**Task directions**
Once the line containing "[00:00:01.80 to 00:00:01.90]" is found, retype it and each line after it through the last entry below, word for word, and nothing else.

**Information provided**
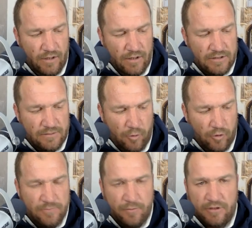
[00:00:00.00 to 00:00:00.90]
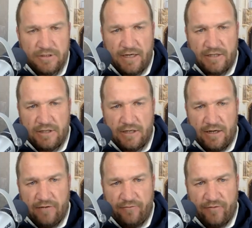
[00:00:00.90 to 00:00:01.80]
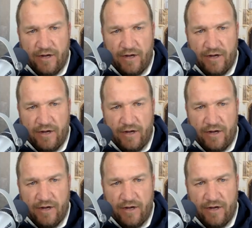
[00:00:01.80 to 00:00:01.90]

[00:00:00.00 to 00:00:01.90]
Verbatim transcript: sports books actually i love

**Answer section**
[00:00:01.80 to 00:00:01.90]

[00:00:00.00 to 00:00:01.90]
Verbatim transcript: sports books actually i love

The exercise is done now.